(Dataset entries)
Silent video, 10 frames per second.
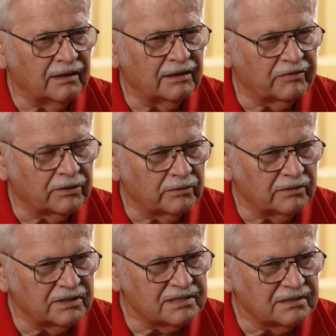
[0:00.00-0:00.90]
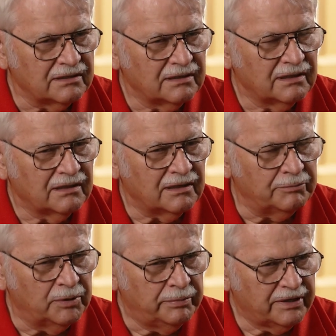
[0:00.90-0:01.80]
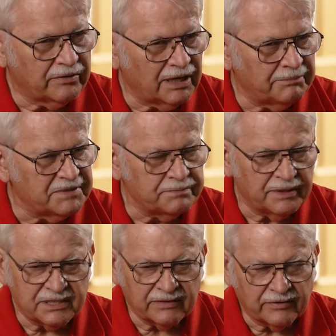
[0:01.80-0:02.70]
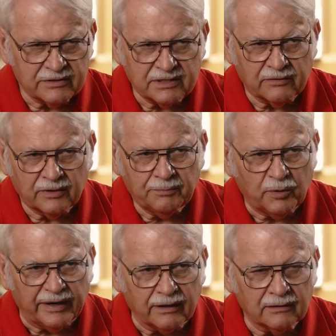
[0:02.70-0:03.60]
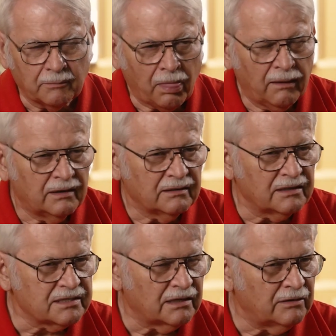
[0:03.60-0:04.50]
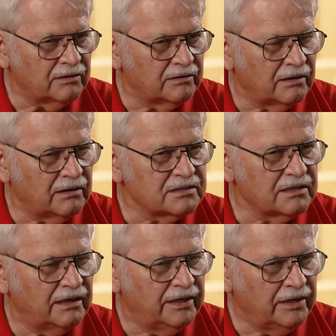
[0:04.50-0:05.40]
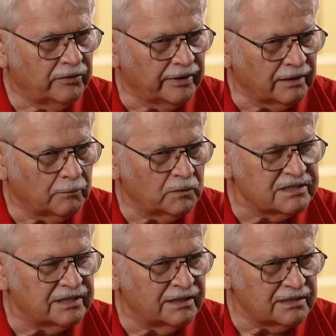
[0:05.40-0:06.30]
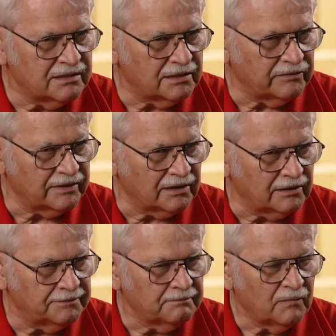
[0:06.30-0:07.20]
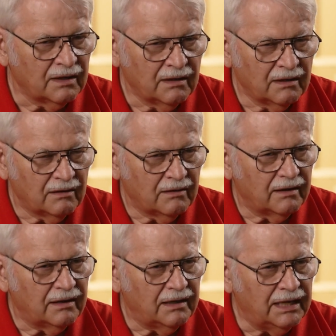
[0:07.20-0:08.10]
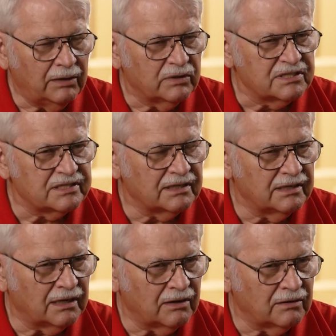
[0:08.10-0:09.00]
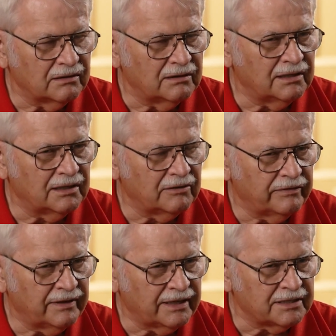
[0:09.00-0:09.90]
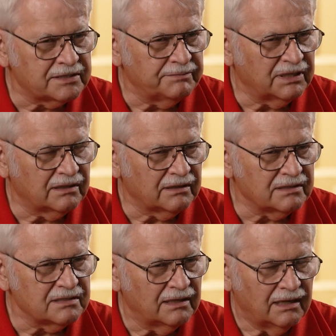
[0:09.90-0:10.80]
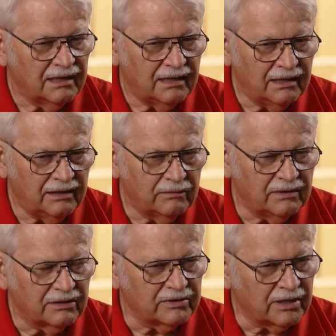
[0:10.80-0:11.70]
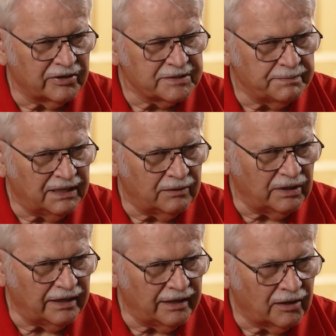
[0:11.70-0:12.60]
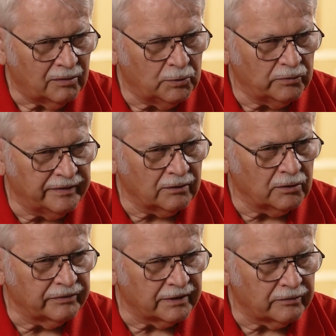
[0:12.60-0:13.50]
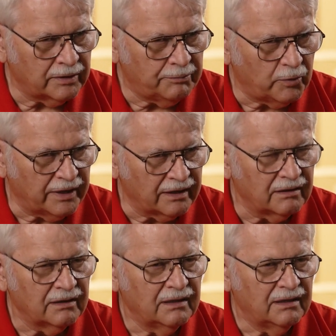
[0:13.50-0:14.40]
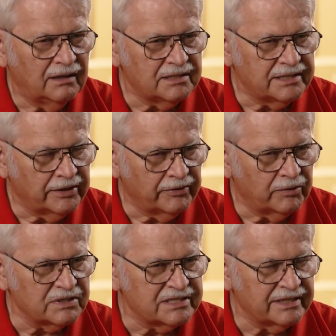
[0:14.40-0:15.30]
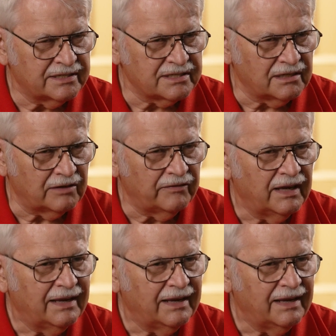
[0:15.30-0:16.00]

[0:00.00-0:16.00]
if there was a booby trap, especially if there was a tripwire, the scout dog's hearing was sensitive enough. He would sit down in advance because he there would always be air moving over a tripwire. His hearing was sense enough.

• Assigned task
Copy the data above word for word. Pictures stay out.

• Expected answer
Silent video, 10 frames per second.
[0:00.00-0:00.90]
[0:00.90-0:01.80]
[0:01.80-0:02.70]
[0:02.70-0:03.60]
[0:03.60-0:04.50]
[0:04.50-0:05.40]
[0:05.40-0:06.30]
[0:06.30-0:07.20]
[0:07.20-0:08.10]
[0:08.10-0:09.00]
[0:09.00-0:09.90]
[0:09.90-0:10.80]
[0:10.80-0:11.70]
[0:11.70-0:12.60]
[0:12.60-0:13.50]
[0:13.50-0:14.40]
[0:14.40-0:15.30]
[0:15.30-0:16.00]

[0:00.00-0:16.00]
if there was a booby trap, especially if there was a tripwire, the scout dog's hearing was sensitive enough. He would sit down in advance because he there would always be air moving over a tripwire. His hearing was sense enough.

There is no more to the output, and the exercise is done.